While consumers paying off their credit cards at the fastest pace in two decades during the pandemic should be applauded, many signs indicate that debt will return quickly once mass financial hardship programs come to an end, such as the mortgage forbearance programs.
According to a report by the New York Federal Reserve, the average household in mortgage forbearance was able to reduce credit card debt by $2,100 during the past year, compared to $900 for borrowers who are not in forbearance. Borrowers in forbearance even saw their credit scores increase by 14 points on average, compared to a 7 point gain for those who were never enrolled in a forbearance program.
To lure consumers back to using credit cards, many credit card issuers reported they are increasing credit card limits, enticing customers to open new lines of credit, and even loosening underwriting standards for new customers.
There are even plans for a pilot program to help the estimated 26 million Americans who are “credit invisible” get credit cards later this year. It’s part of a joint effort from major banks including JPMorgan Chase, Wells Fargo, and U.S. Bancorp, that will offer credit cards to people who don’t have credit scores but have bank accounts.
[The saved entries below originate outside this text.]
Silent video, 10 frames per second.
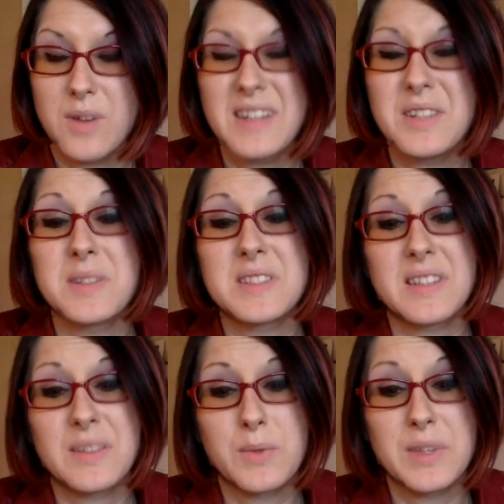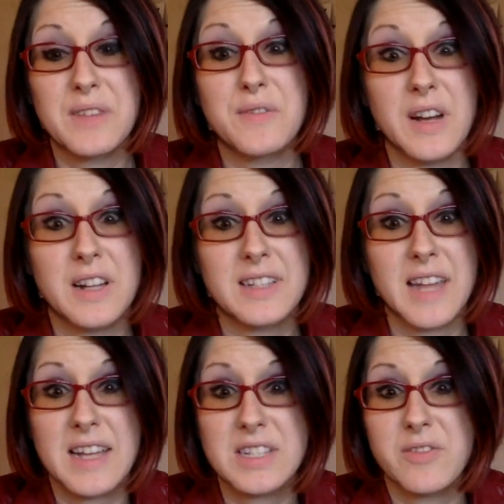I know it's really fun, and I
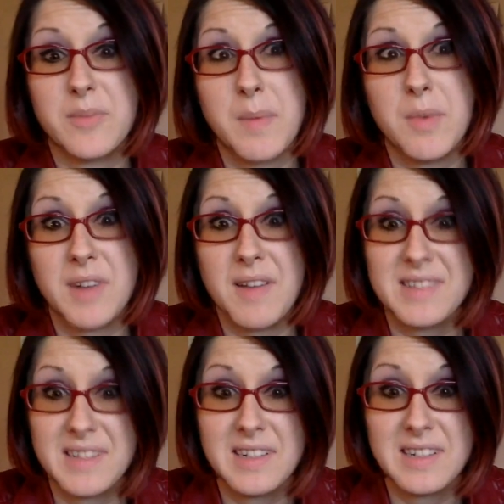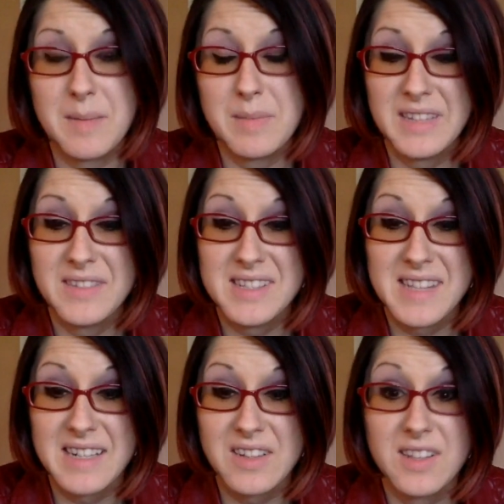actually remember when I was little and I believed in
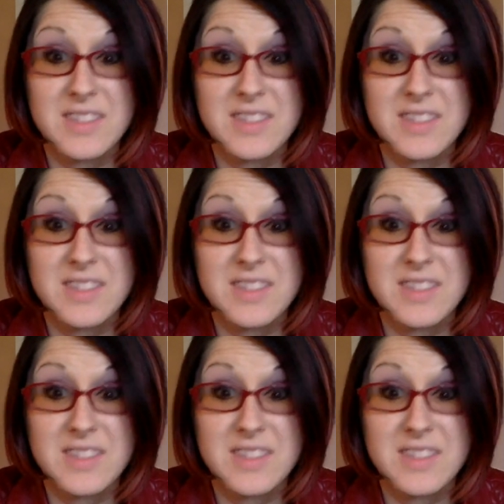Santa Claus,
In lieu of a credit check, the banks will begin to share information from people’s bank accounts with each other and use that data to determine if someone qualifies for a credit card, according to The Wall Street Journal.
The pilot reportedly stems from an effort out of the Office of the Comptroller of the Currency — a bureau within the Treasury Department that regulates banks — following the nationwide protests after the killing of George Floyd by a Minneapolis police officer. Floyd was suspected of using a counterfeit $20 bill at a convenience store, which is when law enforcement was called.
Many applaud the pilot program to help the credit invisible, noting that although some 26 million Americans do not have access to credit cards, in 2020 only about 7.1 million households nationwide lacked access to a bank account. That’s the lowest rate since the Federal Deposit Insurance Corp (FDIC) began tracking this data in 2009.
While some applaud the banks’ move to increase access to credit, others are a little weary due to the risks and lack of financial literacy.
“This can help a lot of people who have been shut out of the traditional ways of building credit, but who are paying their bills on time out of their checking accounts,” said Sara Rathner, a credit-card expert at personal-finance website NerdWallet.
But as Matt Schulz, chief industry analyst at LendingTree notes, “Expanding access to credit is always, always risky. There will definitely be folks who get in over their heads with all the newfound credit.”
Ted Rossman, a senior industry analyst at CreditCards.com, agrees. “The banks have yet to release information on how the new credit cards will work, including how high the associated interest rates and fees will be,” he says.
“We’re seeing debit cards and buy now, pay later services — such as Affirm and Afterpay — taking market share from credit cards. I think that’s part of why credit card issuers are making an effort to attract new customers, including credit invisibles,” Rossman said.
The average annual percentage rate, or APR, on credit cards, was 16.15 percent as of May 12, according to CreditCards.com, though the rates charged to people with poorer credit scores tend to be higher.
For people who are not used to budgeting in the way that having a credit card requires, it can take some getting used to. “Using a credit card doesn’t feel like you’re spending real money, so the bill at the end of the month may surprise you,” Rathner said.
Not only that, but a surprise bill can quickly become unaffordable, given the high-interest rates credit cards carry, which is why consumers have been looking for alternatives in the first place.